#### TASK DIRECTIONS:
Output the entries underneath exactly as they are.

Dataset entries:
==================================================

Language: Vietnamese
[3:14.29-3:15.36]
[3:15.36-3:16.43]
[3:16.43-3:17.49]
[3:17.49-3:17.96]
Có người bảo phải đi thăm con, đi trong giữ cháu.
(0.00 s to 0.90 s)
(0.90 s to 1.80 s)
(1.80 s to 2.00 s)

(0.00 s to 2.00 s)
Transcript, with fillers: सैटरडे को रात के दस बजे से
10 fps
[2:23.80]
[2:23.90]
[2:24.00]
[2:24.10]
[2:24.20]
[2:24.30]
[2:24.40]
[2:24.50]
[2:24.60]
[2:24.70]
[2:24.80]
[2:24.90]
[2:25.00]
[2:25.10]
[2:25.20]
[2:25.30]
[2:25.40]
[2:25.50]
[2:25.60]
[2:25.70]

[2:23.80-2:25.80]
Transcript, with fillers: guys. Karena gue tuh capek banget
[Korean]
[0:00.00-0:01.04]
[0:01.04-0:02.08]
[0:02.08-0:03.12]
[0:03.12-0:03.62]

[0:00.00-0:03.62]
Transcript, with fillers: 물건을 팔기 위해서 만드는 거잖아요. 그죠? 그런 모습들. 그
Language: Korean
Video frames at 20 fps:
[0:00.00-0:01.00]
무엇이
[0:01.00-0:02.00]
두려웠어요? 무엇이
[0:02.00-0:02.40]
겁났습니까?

==================================================

#### EXERCISE OUTPUT:
Language: Vietnamese
[3:14.29-3:15.36]
[3:15.36-3:16.43]
[3:16.43-3:17.49]
[3:17.49-3:17.96]
Có người bảo phải đi thăm con, đi trong giữ cháu.
(0.00 s to 0.90 s)
(0.90 s to 1.80 s)
(1.80 s to 2.00 s)

(0.00 s to 2.00 s)
Transcript, with fillers: सैटरडे को रात के दस बजे से
10 fps
[2:23.80]
[2:23.90]
[2:24.00]
[2:24.10]
[2:24.20]
[2:24.30]
[2:24.40]
[2:24.50]
[2:24.60]
[2:24.70]
[2:24.80]
[2:24.90]
[2:25.00]
[2:25.10]
[2:25.20]
[2:25.30]
[2:25.40]
[2:25.50]
[2:25.60]
[2:25.70]

[2:23.80-2:25.80]
Transcript, with fillers: guys. Karena gue tuh capek banget
[Korean]
[0:00.00-0:01.04]
[0:01.04-0:02.08]
[0:02.08-0:03.12]
[0:03.12-0:03.62]

[0:00.00-0:03.62]
Transcript, with fillers: 물건을 팔기 위해서 만드는 거잖아요. 그죠? 그런 모습들. 그
Language: Korean
Video frames at 20 fps:
[0:00.00-0:01.00]
무엇이
[0:01.00-0:02.00]
두려웠어요? 무엇이
[0:02.00-0:02.40]
겁났습니까?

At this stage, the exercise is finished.